Things look up for Luol Deng after eye gouge vs. Wizards

The last week for Wizards rookie Kelly Oubre hasn't been a particularly good one. His man beat him for the game-winning shot in a loss to the Boston Celtics and he didn't make a field goal in the next two games, but it ended up worse for Luol Deng.

Deng, a forward with the Miami Heat, went down in the fourth quarter of a 106-87 loss to the Wizards when Oubre accidentally struck him in the face and damaged the left eye. Oubre extended his 7-2 wingspan, reaching underneath to swipe at the ball.

"It's just a tough pill to swallow. Throughout the course of the game we have another guy go down. That shouldn't have even have been a play with a guy making a play on the ball. They're up 20," Heat teammate Chris Bosh said. "That's a dangerous play."

The frustration is understandable. The Heat are without Hassan Whiteside (oblique strain), Goran Dragic (calf), Beno Udrih (neck) and Josh McRoberts (knee), Chris Anderson (knee). Dwyane Wade (shoulders) has been in and out of the lineup.

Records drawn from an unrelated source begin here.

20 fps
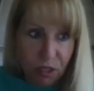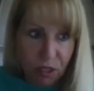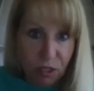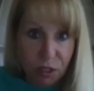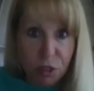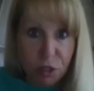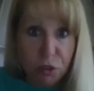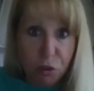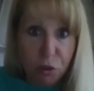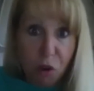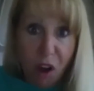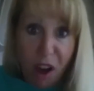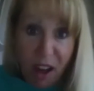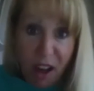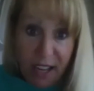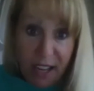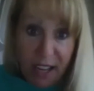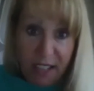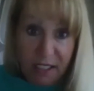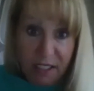to
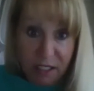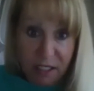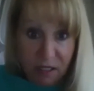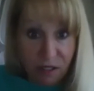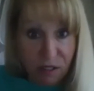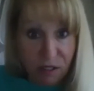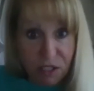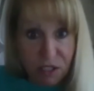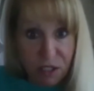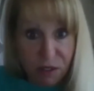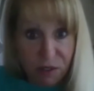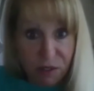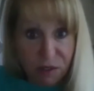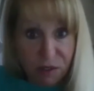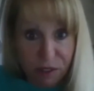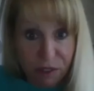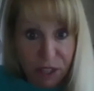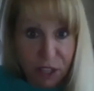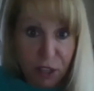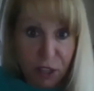try to to
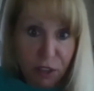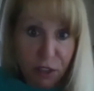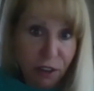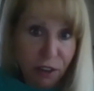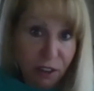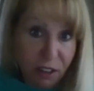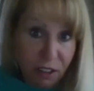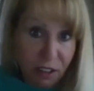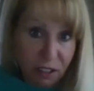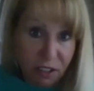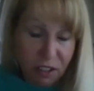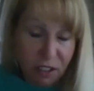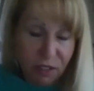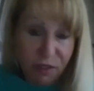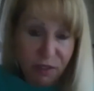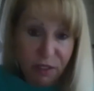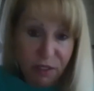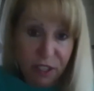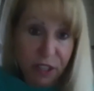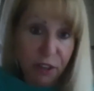figure to
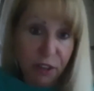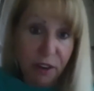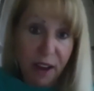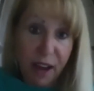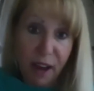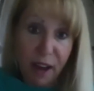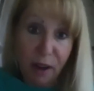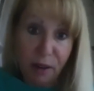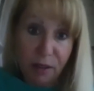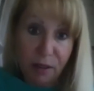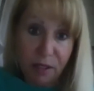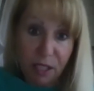figure out.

The Wizards were leading 101-79 with 2:25 left. While Bosh questioned the overzealous play by Oubre, it also can be questioned why Deng still was on the floor with the result already determined. Of course, a 20-year-old will still play hard in garbage time matched up against an All-Star, trying to get his rhythm back.

Deng had to be escorted back to the locker room and couldn't walk under his own power as he fell hard to the floor. But the situation for him, thankfully, is looking better:





The Heat (23-21) are sliding down the standings fast and the Wizards (20-21), who have had as many injuries for a much longer period, are close to catching a team many had estimated would be second-best in the East.

[RELATED: Alan Anderson's recovery takes sharp turn upwards]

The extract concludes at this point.